▶ TRY IT:
Every line between the one containing "[4:42.62-4:43.52]" and the last line of the data, both included, is to be set down exactly, and pictures are to be omitted.
┌──
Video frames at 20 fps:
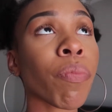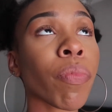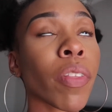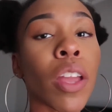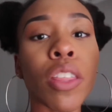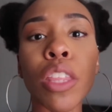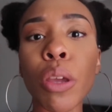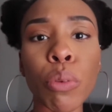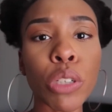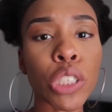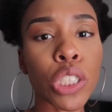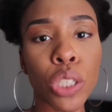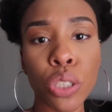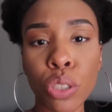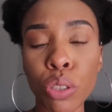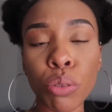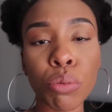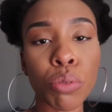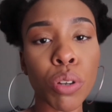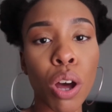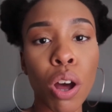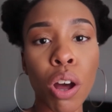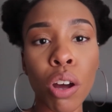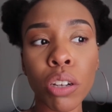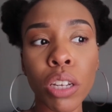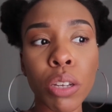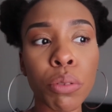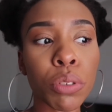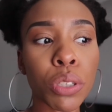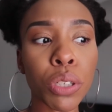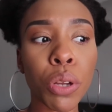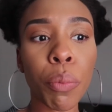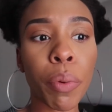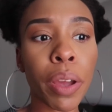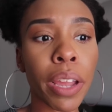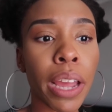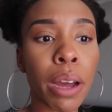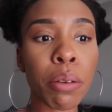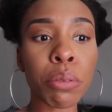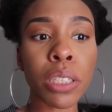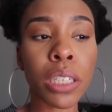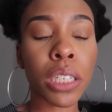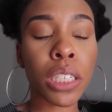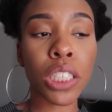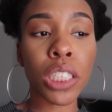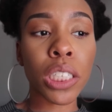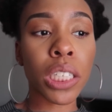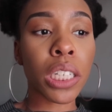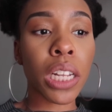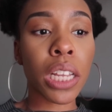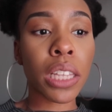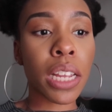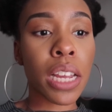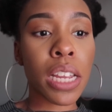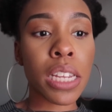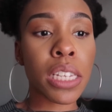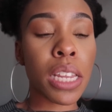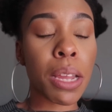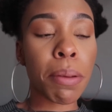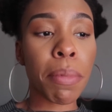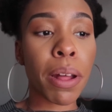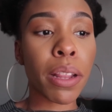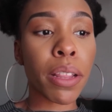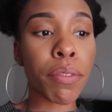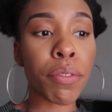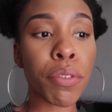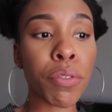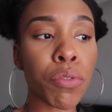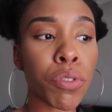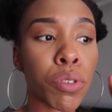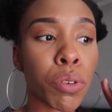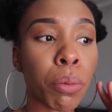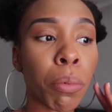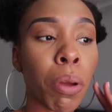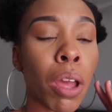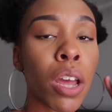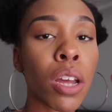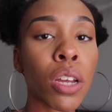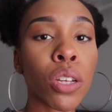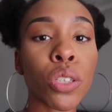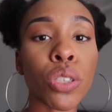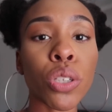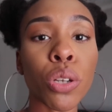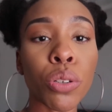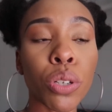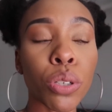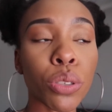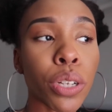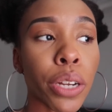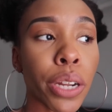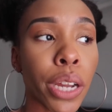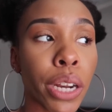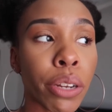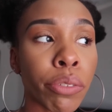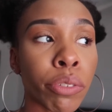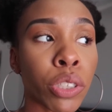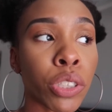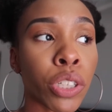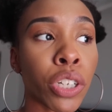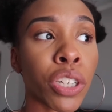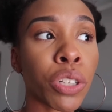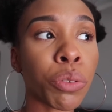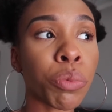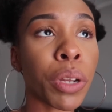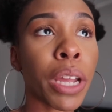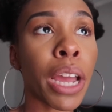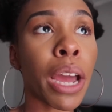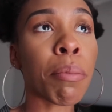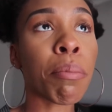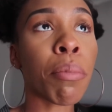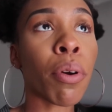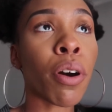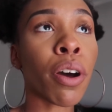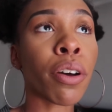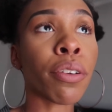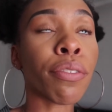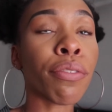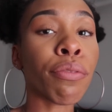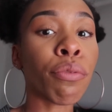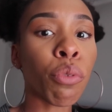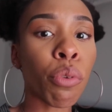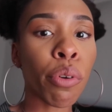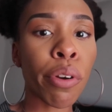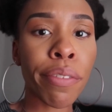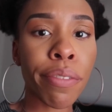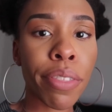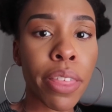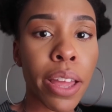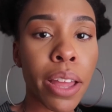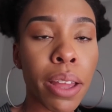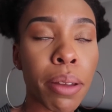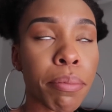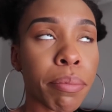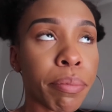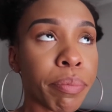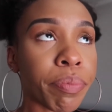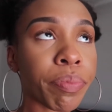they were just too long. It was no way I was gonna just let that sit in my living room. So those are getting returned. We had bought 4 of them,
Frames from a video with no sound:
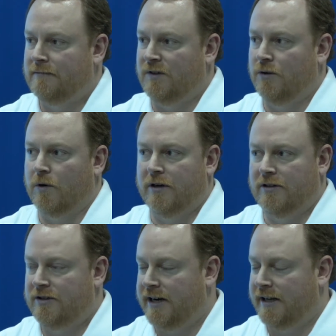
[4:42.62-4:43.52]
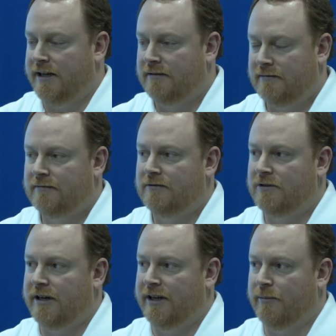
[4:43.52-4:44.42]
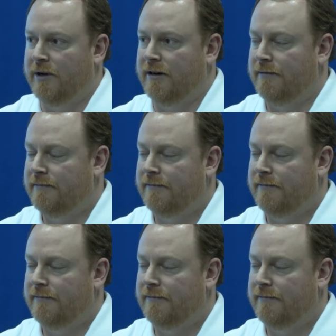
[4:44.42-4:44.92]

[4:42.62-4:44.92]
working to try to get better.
└──
▶ OUTPUT FOR THIS EXERCISE:
[4:42.62-4:43.52]
[4:43.52-4:44.42]
[4:44.42-4:44.92]

[4:42.62-4:44.92]
working to try to get better.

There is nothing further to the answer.